Chi-Med trials with AstraZeneca show preliminary anti-tumour activity

Hutchison China MediTech - commonly known as Chi-Med - announced on Tuesday that both it and AstraZeneca presented preliminary safety and clinical activity data of savolitinib when given in combination with either Tagrisso (osimertinib) or Iressa (gefitinib) in two Phase Ib/II proof-of-concept trials conducted in patients with epidermal growth factor receptor mutation-positive non-small cell lung cancer with MET-amplification, who had progressed following first-line treatment with an EGFR inhibitor.
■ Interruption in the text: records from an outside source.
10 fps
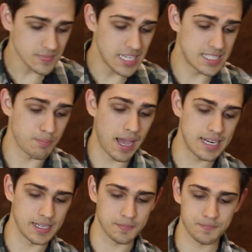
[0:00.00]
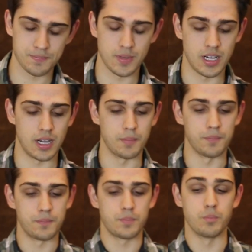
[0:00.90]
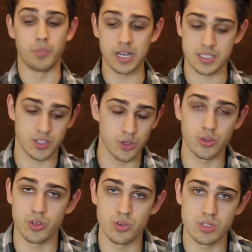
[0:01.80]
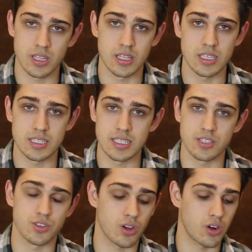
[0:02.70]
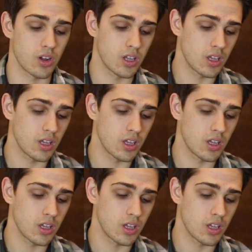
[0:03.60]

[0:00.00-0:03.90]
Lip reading: It's maddening. But good news that the CSR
The AIM-traded firm said that In both trials, the addition of savolitinib - 600mg, once daily - an investigational selective inhibitor of mesenchymal epithelial transition factor receptor tyrosine kinase, to Tagrisso - 80mg, once daily - or Iressa - 250mg, once daily - demonstrated preliminary anti-tumor activity.

It said the data was shared in two oral presentations at the International Association for the Study of Lung Cancer 18th World Conference on Lung Cancer in Yokohama, Japan.

“Secondary resistance mechanisms often emerge during treatment with mutation-targeted medicines, leading to disease progression,” said Dr Myung-Ju Ahn of the department of hematology and oncology at the Samsung Medical Centre in Seoul.

“The data presented at WCLC demonstrate the potential of utilizing savolitinib in c-MET-driven lung cancers to address resistance challenges.”

Susan Galbraith, head of oncology at AstraZeneca Research and Early Development, said her company was “committed” to developing innovative medicines to overcome the key drivers of cancer mechanisms of resistance and are strategically focused on developing effective combinations.

“The latest results for savolitinib in combination with osimertinib and gefitinib support our approach in collaboration with Chi-Med.”